We were treating hundreds of people a day for all kinds of health and mental health problems. We would “work the line” of people who were waiting to go through the bulk distribution line to get supplies. There were people who were crying spontaneously, people with blank distant stares in their eyes, people who had lost relatives, friends, or all of their worldly possessions, people with diagnosed mental disorders who had not had their medications for two weeks or more. We saw people whose skin had peeled-off from exposure to the toxic water and had gone untreated for almost a month, people with severe infections, diabetics and chronic heart patients without medications. You name it we had to deal with it. The situation was worsened in that many of these residents returned from remote shelters or living with relatives only to find their homes completely destroyed and that there were no shelters open in the city of New Orleans even a month after the hurricane. Most areas were deemed too toxic or otherwise unsafe to open shelters.
After two days at my site, the supervisor of the six sites left and I was promoted to that role. Due to a shortage of mental health workers, nobody was sent to replace me at my site, so now I had to manage my own site and oversee the functioning of the other five sites. Fortunately, I had a car to go from site to site. Supervising mental health and health services at the six sites now meant longer days and administrative problem solving on top of my existing work. Over the next 14 days I was able to supervise the six sites and manage all of the related crisis across the sites (and there were many each day) only because of the professionalism of the other mental health and health services workers. They were truly the best of the best: caring, selfless, dedicated and relentless in their work.
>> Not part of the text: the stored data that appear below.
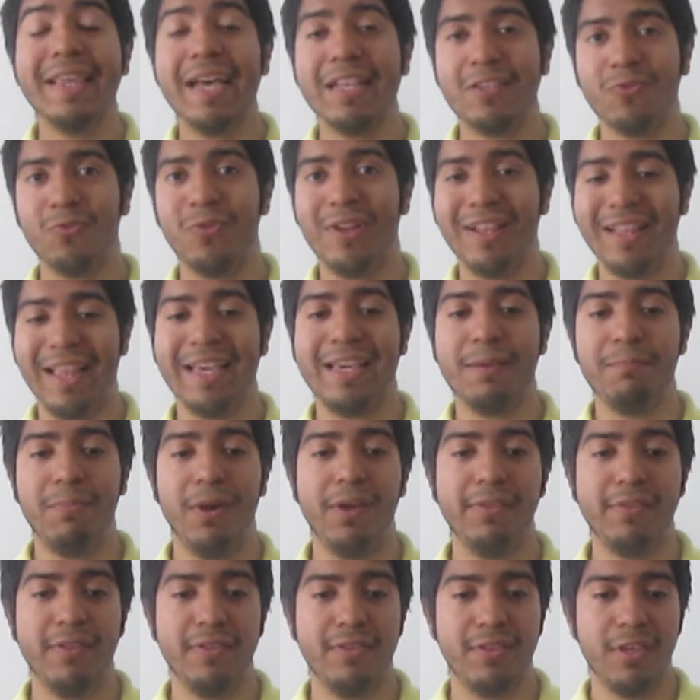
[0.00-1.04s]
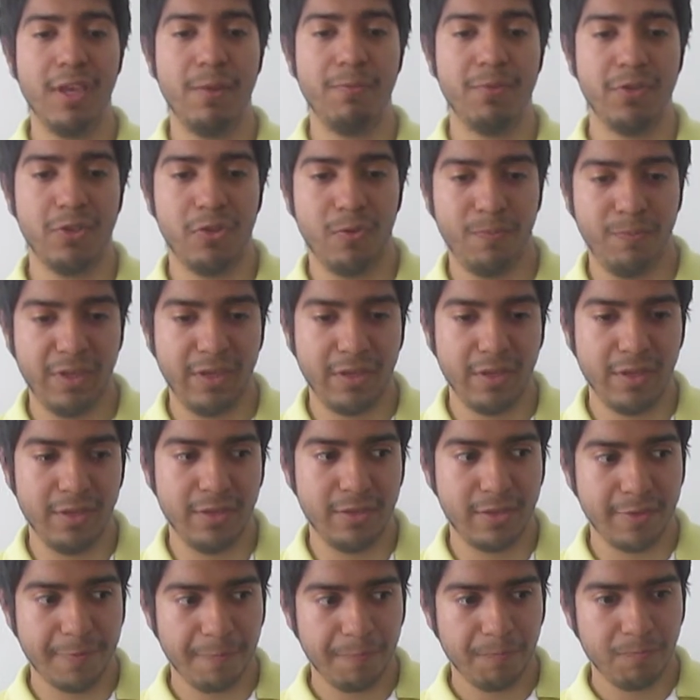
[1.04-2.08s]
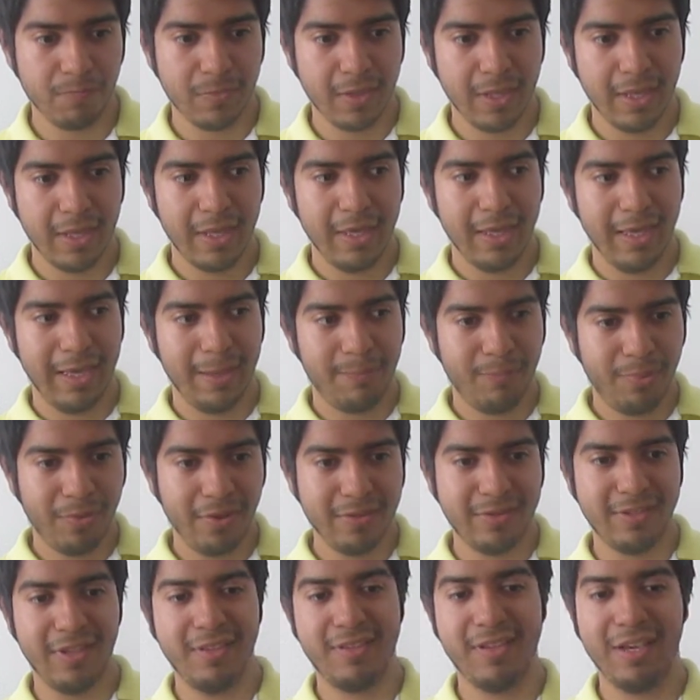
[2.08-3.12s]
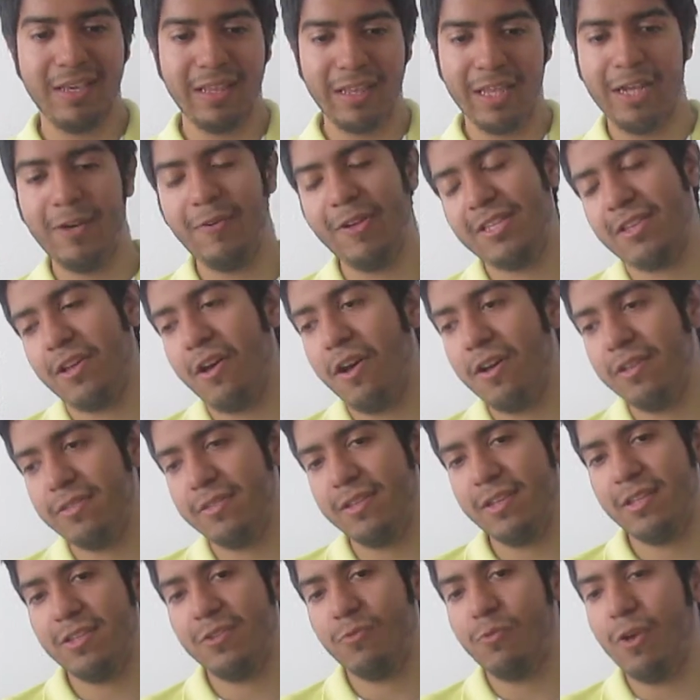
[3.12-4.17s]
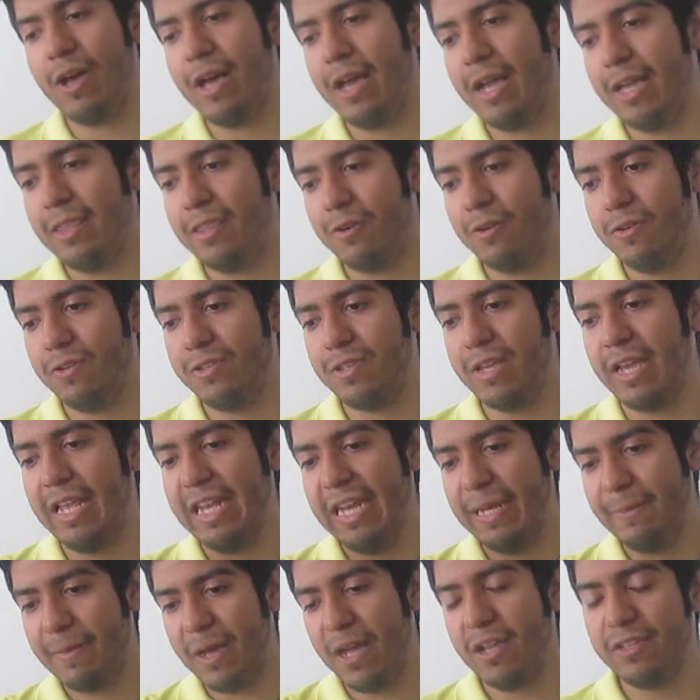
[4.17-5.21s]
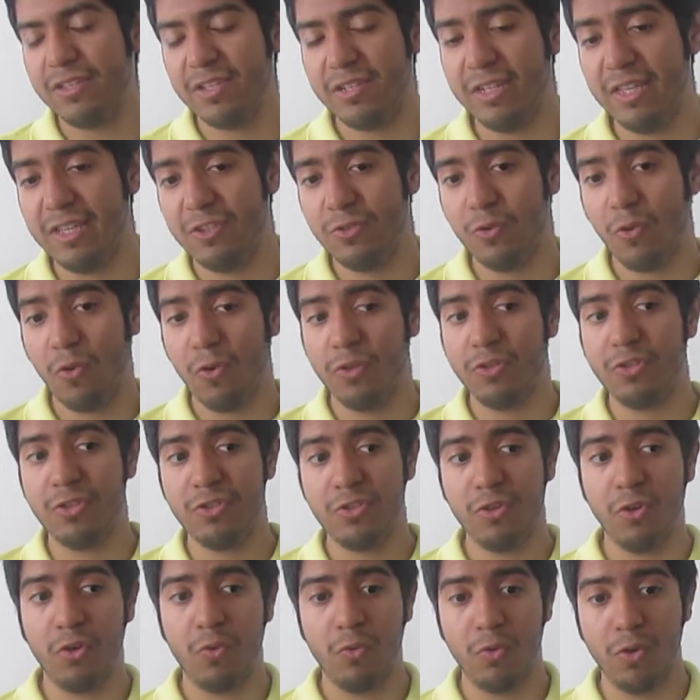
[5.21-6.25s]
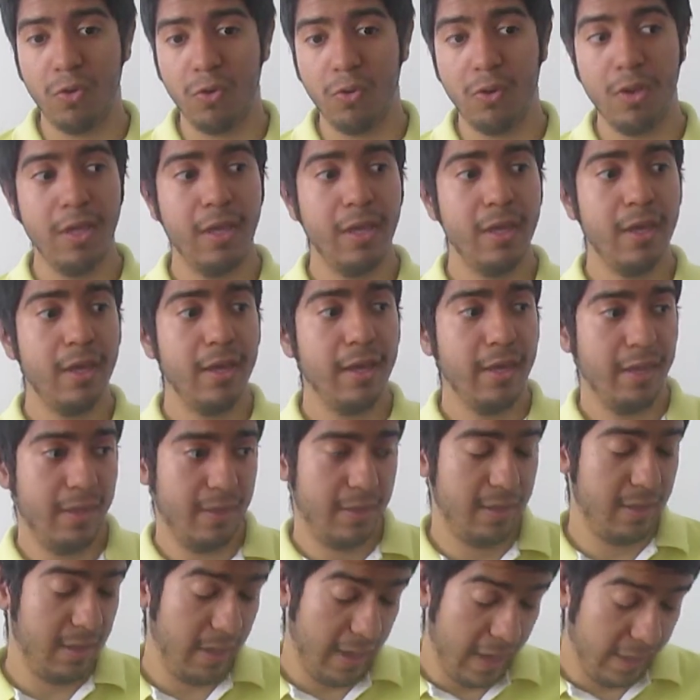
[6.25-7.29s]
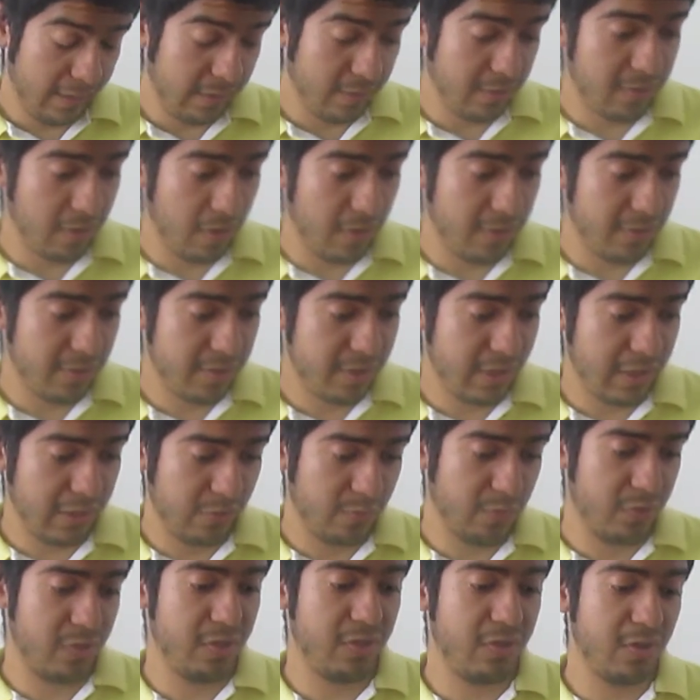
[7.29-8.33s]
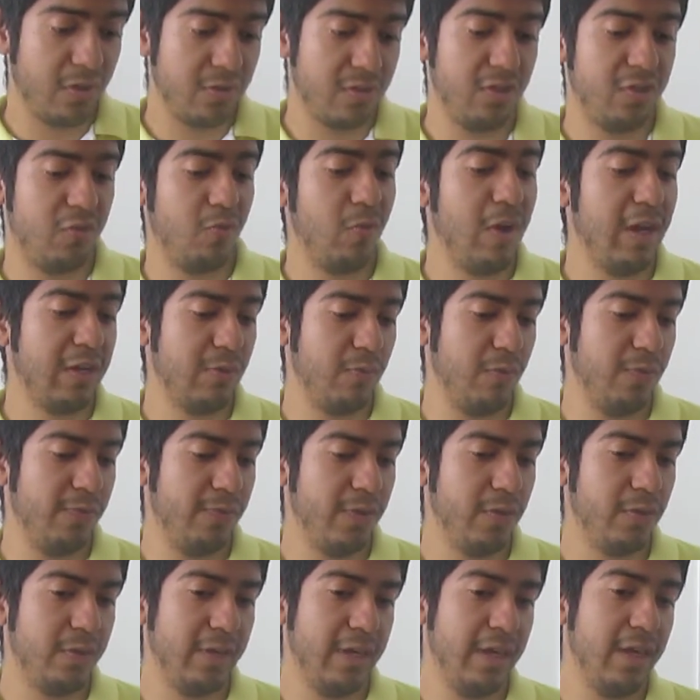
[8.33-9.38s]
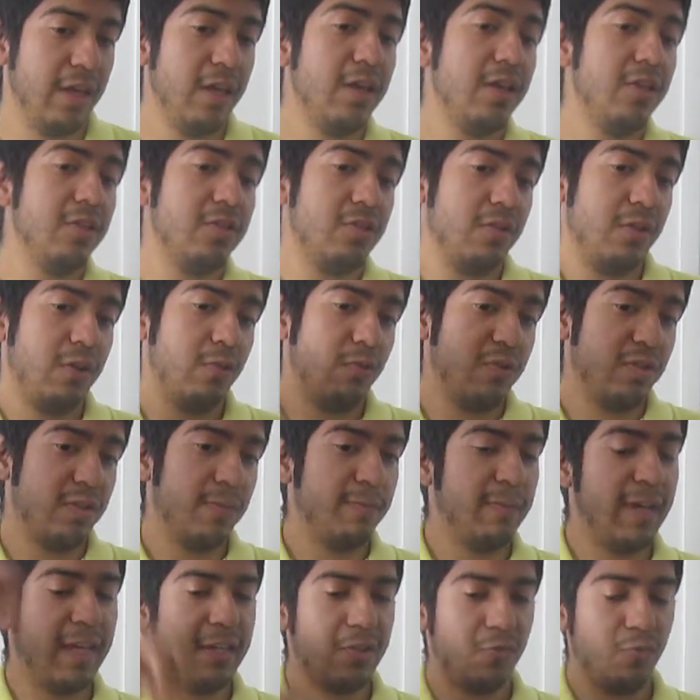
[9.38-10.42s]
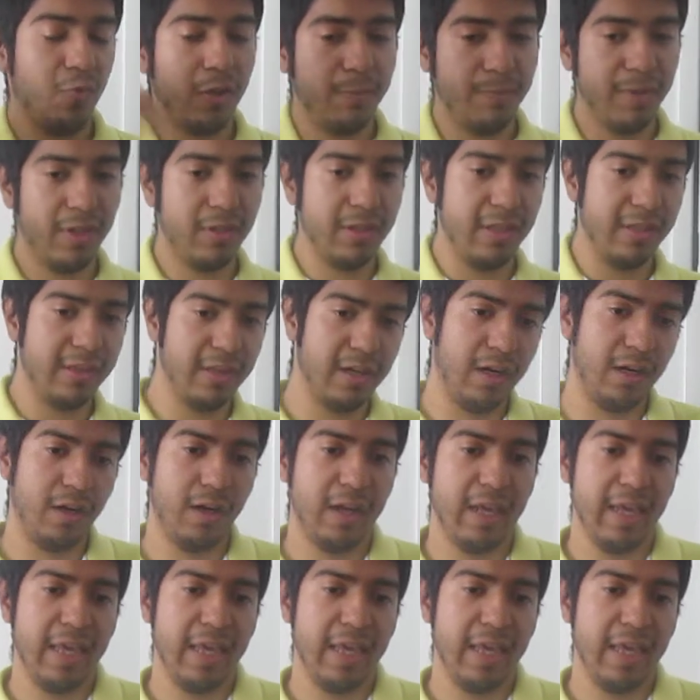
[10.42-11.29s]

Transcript: that's what I like about this episode because it puts into hilarious context why there's animosity towards Toru at the start of the season when she starts interacting with Yuki. So there was some nice role building there.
I am home now, as are most of the initial workers who helped reopen the city of New Orleans. I learned at my out processing interview that the model of mental health and health care we created—much of it made-up as we went along—has been recognized by the ARC as a model for repopulating cities in future disaster relief efforts.
On a personal level, while I recognize feelings of guilt in leaving to return to a normal life, I also know, both cognitively and emotionally, that for the past two and a half weeks I have felt significance and meaning in my life that I have never know before. Like all the volunteers, I gave a lot of myself, but I returned with much more than I gave.
I was privileged to help. But, now, four years later, I still hold the incompetent, arrogant, master of hubris known as George Bush responsible for the extent of this tragedy. This, of course, should not surprise anyone. A man who stole two elections and turned the United States into a quasi-banana republic, could never really understand and respond to human suffering.